S’étant vu confier la direction du projet nEUROn, mené dans le cadre d’une coopération associant six pays [France, Italie, Suède, Suisse, Grèce et Espagne], Dassault Aviation a su développer un drone de combat particulièrement performant tout en respectant le budget qui lui avait été alloué.

Désigné maître d’œuvre pour l’avion de combat de nouvelle génération [NGF pour Next Generation Fighter], qui correspond au pilier n°1 du projet de Système de combat aérien du futur [SCAF], l’industriel français entend mettre en place le même type de coopération que celui du nEUROn, et donc disposer de toute la latitude nécessaire dans le choix des sous-traitants.

Ce qu’Airbus, représenté par ses filiales allemande et espagnole, conteste, le groupe européen souhaitant reproduire un modèle de coopération calqué sur celui mis en place pour le développement et la production de l’avion de combat Eurofighter EF2000/Typhoon.

Lors d’une audition au Sénat, en juin, le PDG de Dassault Aviation, Éric Trappier, n’a pas ménagé ses critiques à l’endroit de cette approche.

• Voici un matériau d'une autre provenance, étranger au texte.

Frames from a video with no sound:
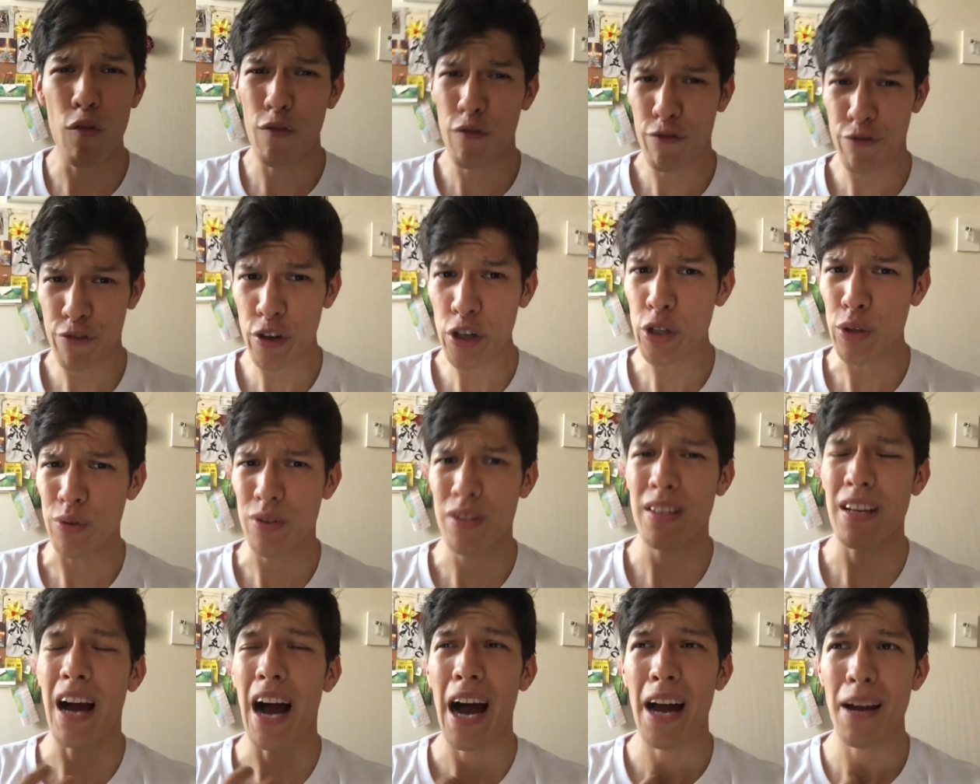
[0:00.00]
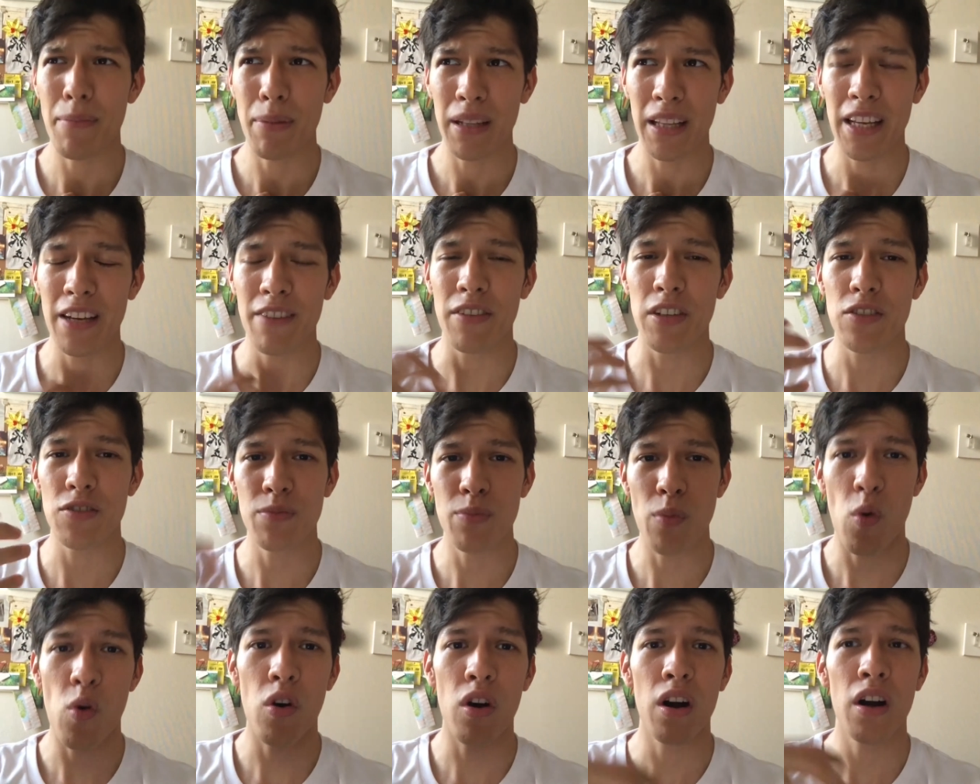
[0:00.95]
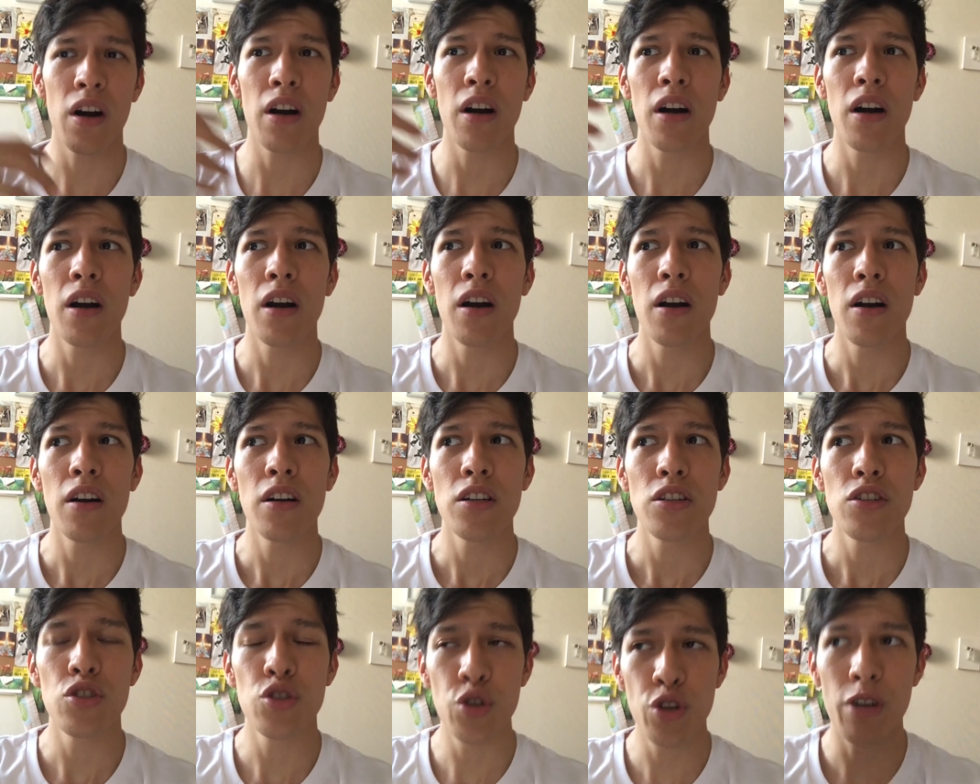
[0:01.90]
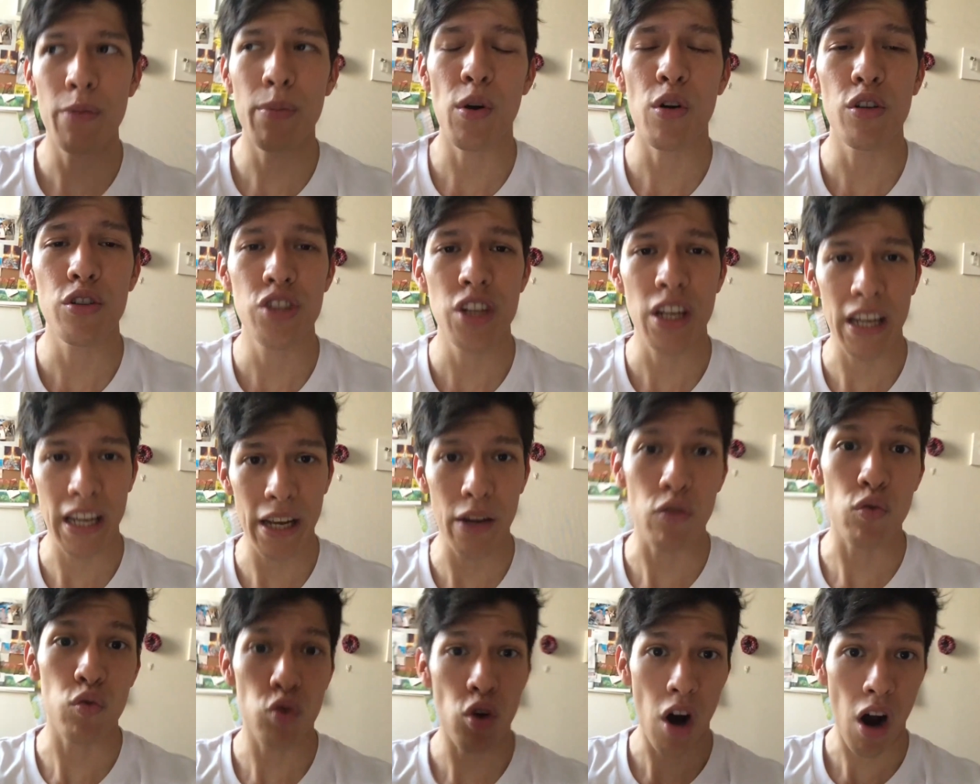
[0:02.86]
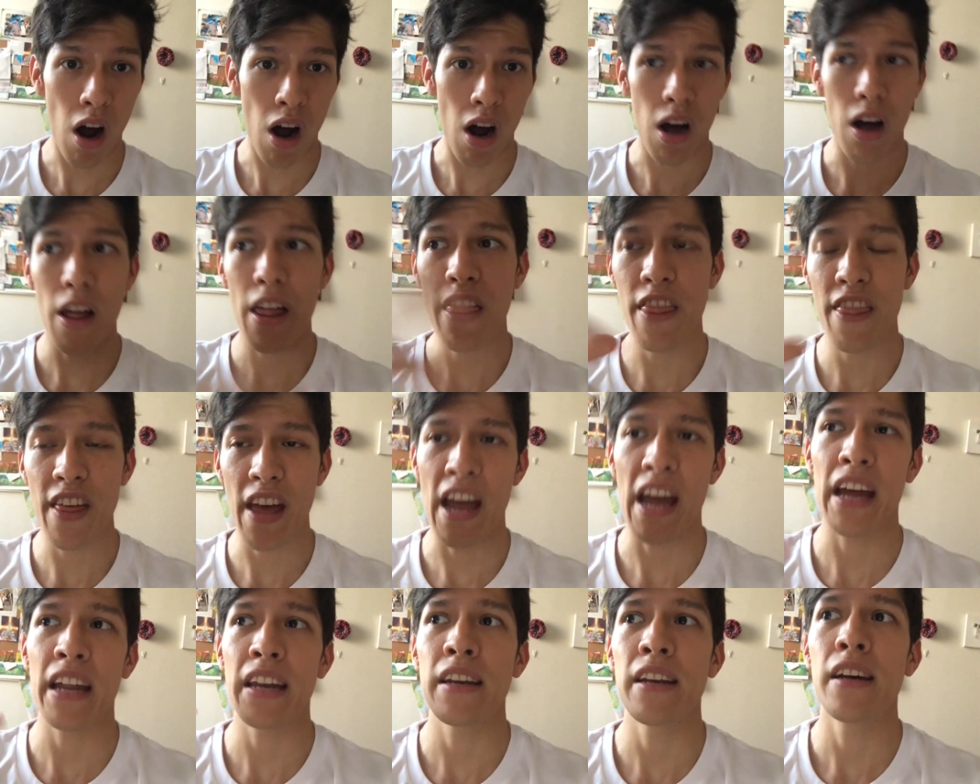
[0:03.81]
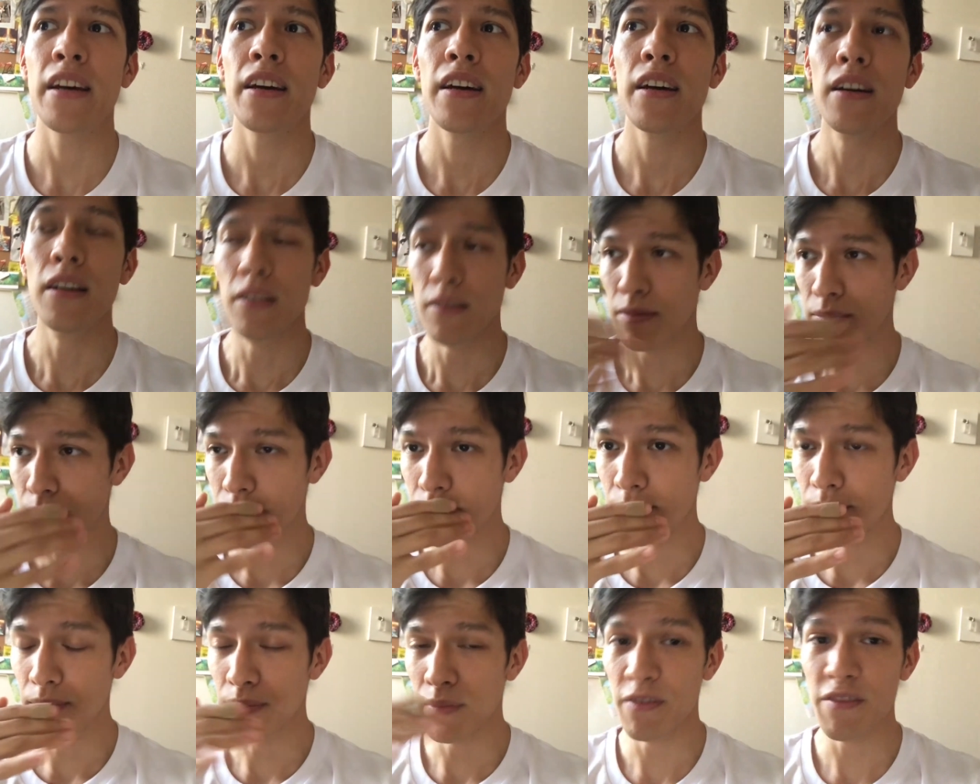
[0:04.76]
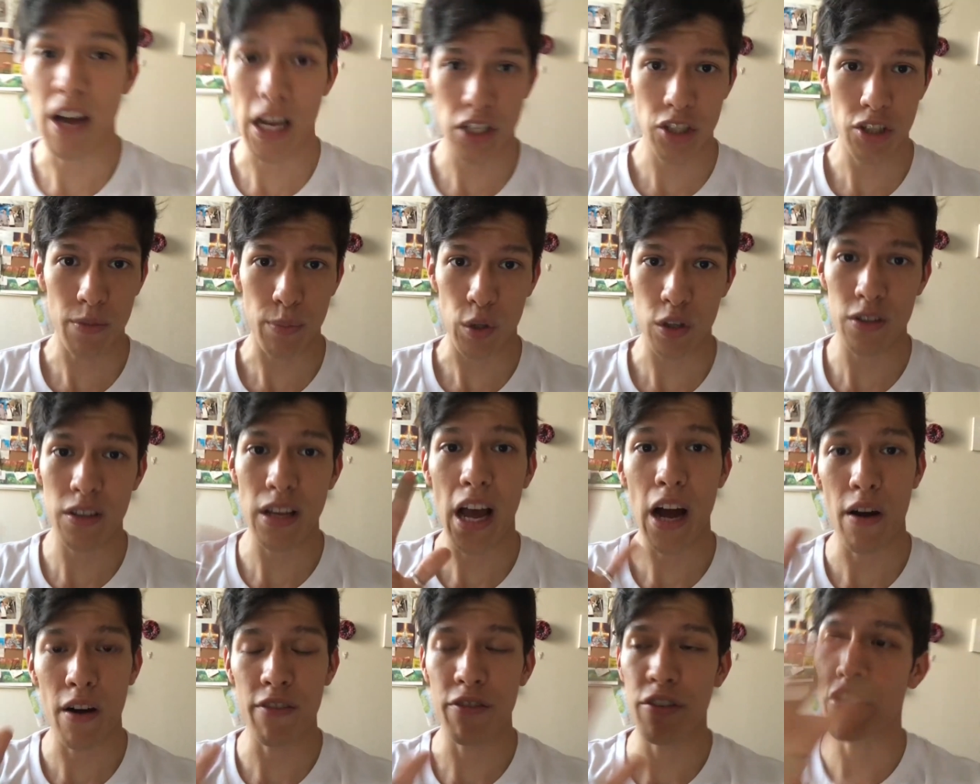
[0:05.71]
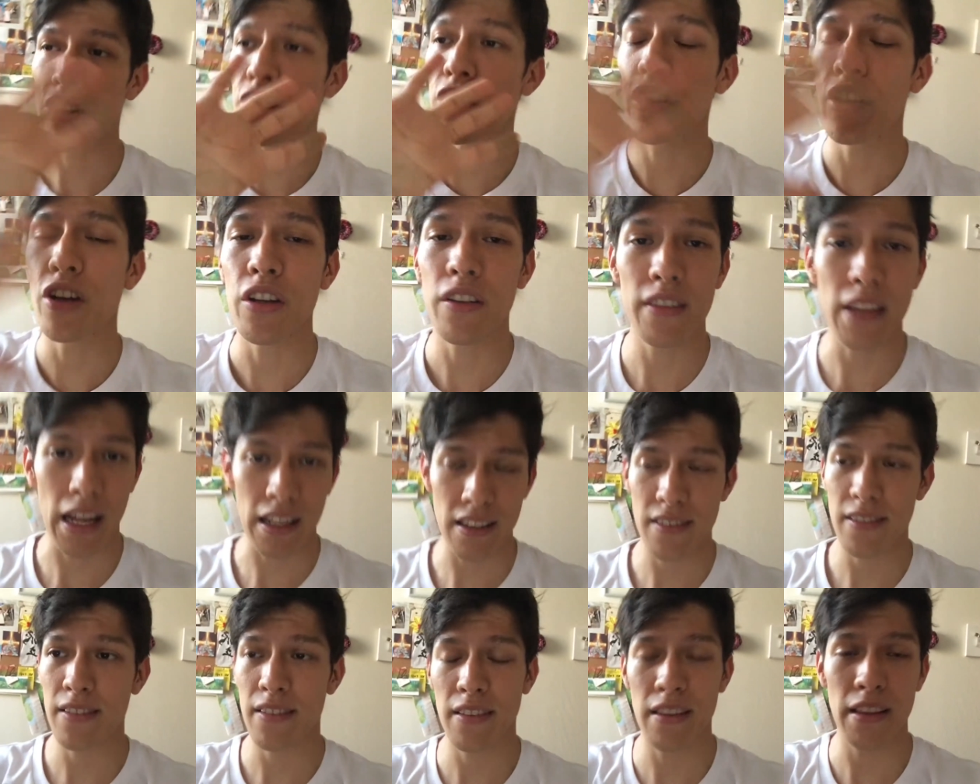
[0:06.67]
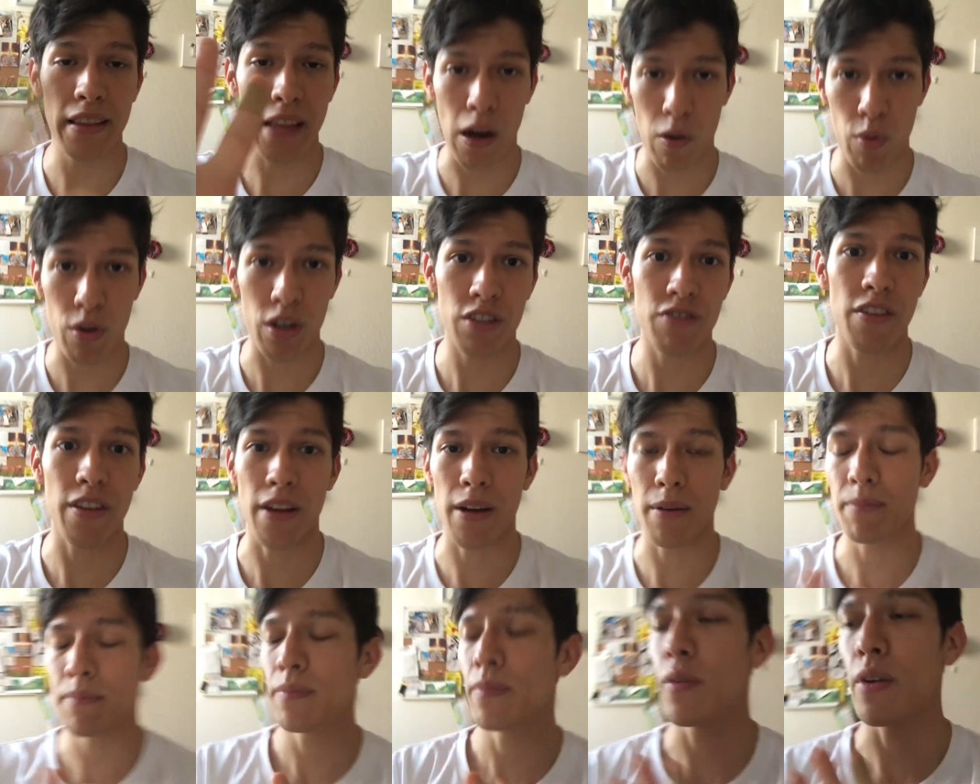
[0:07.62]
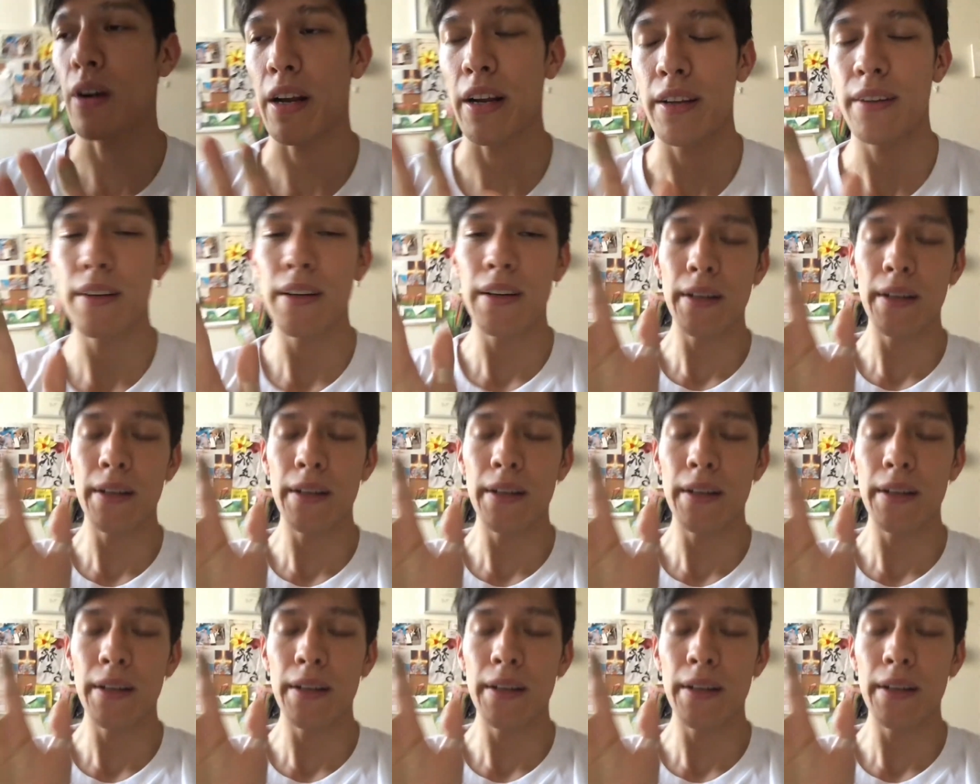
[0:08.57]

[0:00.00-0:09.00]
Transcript: Fruit, I believe, is more suitable to eat raw than vegetables. However, that works for them, right?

« La gouvernance d’Eurofighter consiste à faire une JV [joint venture ou coentreprise], tout le monde met sa propriété intellectuelle au milieu, on donne tout à tout le monde et puis on fait un avion qui, finalement, répond aux besoins de chaque industriel », a-t-il d’abord expliqué. Finalement, a-t-il ajouté, « ça a coûté plus cher à chaque pays [Allemagne, Italie, Espagne, Royaume-Uni, ndlr] de faire l’Eurofighter à quatre qu’à la France de faire le Rafale. Et regardez les résultats du Rafale ».

Plus tôt, le ministre des Armées, Sébastien Lecornu, avait indiqué aux députés qu’il fallait avoir une « discussion franche sur le fonctionnement et la gouvernance » du projet SCAF. « On voit bien, en fait, que c’est très compliqué de faire un avion de chasse à trois pays. Comment, au fond, on a quelque chose qui peut convenablement bien vieillir dans la collaboration et la structuration du programme ? Ça, on n’a pas encore commencé à en parler avec les partenaires », avait-il développé.

Seulement, en Allemagne, on se montre très réticent à revoir ces règles de gouvernance. « Je tiens absolument à ce que nous respections les accords conclus avec la France et l’Espagne au sujet du SCAF. Ce projet pourrait être intéressant pour la défense européenne. Nous avons besoin d’un tel avion », a ainsi déclaré le chancelier Friedrich Merz, tout en admettant que les « divergences de vues sur la composition de ce consortium ne sont pas encore résolues ».

Alors que, à l’occasion de la présentation des résultats semestriels de Dassault Aviation, M. Trappier est revenu à la charge sur ces questions de gouvernance, le président Macron et le chancelier Merz ont évoqué ce sujet au cours d’un souper de travail, le 23 juillet, à Berlin. Cependant, aucune avancée n’a été annoncée.

MM. Macron et Merz ont demandé aux ministres de la Défense « d’évaluer une perspective réaliste de coopération future au sein du consortium SCAF et de présenter des propositions pour résoudre les conflits existants », a déclaré un porte-parole du gouvernement allemand. « L’attente de Berlin est que Dassault respecte les accords existants », a-t-il ajouté… Ce qui limite le champ des possibles, l’industriel français n’ayant visiblement pas l’intention de céder le moindre pouce de terrain sur ses exigences.

Quoi qu’il en soit, M. Lecornu et son homologue allemand, Boris Pistorius, devront rendre leur copie d’ici la fin août, c’est-à-dire avant le prochain Conseil franco-allemand de défense prévu à Toulon.